El mezquino tiene miedo a los regalos y yo me estoy muriendo en silencio enfrente de ese reflejo de mujer, una mujer que se levanta, se inclina sobre algo y vuelve a sentarse. El reflejo lleva ahí un mes o más, no sé. Cada vez se ve más encorvado y más lento solo que hoy se ha vuelto hacia mí con la sonrisa de Madre. Huele a Betadine y a florones fritos y el reflejo se agita con la lumbre que ilumina de rojo el arcón y la córnea del conejo muerto. Se escuchan las risas de Madre y las de la cuidadora y las voces de los niños del guarda cantando villancicos espantalobos. El aire frío que entra por la puerta me hace descender como un avestruz sobre el nido de sábanas azuladas por el resplandor de la pantalla donde noche y día asoman unas esferas recubiertas de miles de mazos para amasar pan. Ese gel que respiro, relleno de analgésicos, apaga las frases tontas de la cuidadora. Es una sustancia casi tan fría como el aire que introduce el jefe de los maquis al empujar el portón de la casa del monte. El hombre me enseña las primeras letras con unas fichas que tenía preparadas de cuando ejercía de maestro. Madre le devuelve el favor con unas croquetas de conejo cazado en época de veda pero no anota nada de eso en sus cuadernos de cuentas. Las croquetas nuestras de cada día alzadas en el plato de loza se ofrecen también al guarda forestal que se hace el tonto y mira para otro lado. Duérmete niña, dice Madre sonriendo, pero yo hago dibujos con las uñas en la pared sobre el cabecero y luego los borro antes de que la cuidadora se dé cuenta para que no aproveche para cambiarme mis sábanas con olor a mujer y a oveja por otras asépticas que solo huelen al frío desinfectante de la residencia municipal.

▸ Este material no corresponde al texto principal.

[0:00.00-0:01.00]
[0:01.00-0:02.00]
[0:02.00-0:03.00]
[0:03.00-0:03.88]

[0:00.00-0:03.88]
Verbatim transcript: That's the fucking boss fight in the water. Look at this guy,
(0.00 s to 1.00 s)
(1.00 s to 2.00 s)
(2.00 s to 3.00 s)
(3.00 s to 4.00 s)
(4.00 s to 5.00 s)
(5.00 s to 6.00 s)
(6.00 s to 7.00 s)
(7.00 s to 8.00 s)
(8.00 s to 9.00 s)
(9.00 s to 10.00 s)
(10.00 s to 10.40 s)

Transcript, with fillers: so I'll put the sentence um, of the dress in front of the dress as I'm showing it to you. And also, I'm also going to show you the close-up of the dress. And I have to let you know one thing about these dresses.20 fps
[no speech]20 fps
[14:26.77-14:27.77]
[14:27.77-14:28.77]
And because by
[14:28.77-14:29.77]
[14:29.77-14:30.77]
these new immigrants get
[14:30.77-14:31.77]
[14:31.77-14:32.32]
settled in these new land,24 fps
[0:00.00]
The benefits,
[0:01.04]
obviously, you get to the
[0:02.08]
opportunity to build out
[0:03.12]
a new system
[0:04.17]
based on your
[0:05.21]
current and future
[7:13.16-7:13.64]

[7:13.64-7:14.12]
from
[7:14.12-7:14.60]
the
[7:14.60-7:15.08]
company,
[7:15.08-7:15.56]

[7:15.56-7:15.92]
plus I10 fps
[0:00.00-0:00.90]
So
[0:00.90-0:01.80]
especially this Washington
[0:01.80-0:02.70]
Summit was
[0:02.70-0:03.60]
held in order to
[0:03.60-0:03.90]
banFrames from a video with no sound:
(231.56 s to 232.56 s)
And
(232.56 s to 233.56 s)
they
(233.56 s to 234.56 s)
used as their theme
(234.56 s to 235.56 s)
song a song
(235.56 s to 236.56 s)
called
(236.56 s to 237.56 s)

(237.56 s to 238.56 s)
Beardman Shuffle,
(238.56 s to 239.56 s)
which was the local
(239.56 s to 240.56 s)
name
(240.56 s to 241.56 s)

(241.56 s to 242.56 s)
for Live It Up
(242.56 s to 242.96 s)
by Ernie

Ayer vino Hijo con su mujer, o fue anteayer, lo cierto es que las niñas no se han acercado nunca, son muy jóvenes, dicen, más hermosas que las pesetas las dos, demasiado pequeñas para acudir a un lugar como este, esto no lo dicen pero lo piensan. Mocitas serían ya si hubieran nacido entonces y lo que son es ignorantes que no saben a qué huele la retama en el hogar ni que las penas dormidas resucitan y te pudren hasta matarte, como a la hija del maqui que se tiró a un pozo después de que él saliera de la cárcel, veinte años estuvo aquel pobre hombre en las prisiones franquistas. Cordero de Dios, ten piedad de todas nosotras. Para entonces ya vivíamos en Madrid, como tantos vecinos del pueblo. ¿Te puedes quedar con los críos esta tarde? ¿Me prestas un poco de carne que ha llegado mi suegra y me ha pillado sin nada? ¡Tráeme el pan que no me da tiempo a salir con tanto pañal sin lavar! Y va Hijo y se casa con una forastera, con la hija única de una familia que sobrevivió a la postguerra a base de cartillas de racionamiento, o sea, que no había croquetas para visitas ni favores que valgan.

Yo le regalé a ella el mantón de Manila, bien doblado en su arcón, como a mí me lo pasó Madre. Ni mu me dijo y lo que pasó es que selló así la relación a su manera, la de tú en tu casa y yo en la mía. Ni se enteró del alma del regalo ni hizo por enterarse. Fue Madre quien lo bordó cuando tenía doce años, para su ajuar. Como no tenía dinero para comprar paño bueno ni seda de colores lo cosió con hilo blanco. No dibujó grandes rosetones ni pavos reales sino pequeñas chiribitas que escondían abejas y escarabajos y algún que otro polluelo de vencejo y nubes, muchas nubes. Su madre se enfadó. No era normal tanta insignificancia en vez de unas rosas bien hermosas, pero así era ella. El mantón solo se lucía para Santa Águeda, en la procesión de las mujeres que celebrábamos cada año que estábamos vivas y juntas.

Vinieron los dos, ayer, creo. Y en el segundo que ella salió para contestar al móvil me cuenta Hijo, una tontería, te hará gracia, me dice. Que su mujer no soporta más las peleas de mis nietas y que lo ha dividido en dos, una parte para cada una. Para que se hagan el disfraz de Halloween, eso hizo mi nuera con el mantón y mi hijo le rió la broma. Rasgado como un velo con una cicatriz de hilos blancos por la que me va la vida. Dios debería haber tomado venganza pero guardó silencio y ese punto rojo de la televisión noche y día y yo no sé quien recordará nuestro frío ni nuestro nombre, el pan nuestro de cada día dánosle hoy, dánosle hoy, no.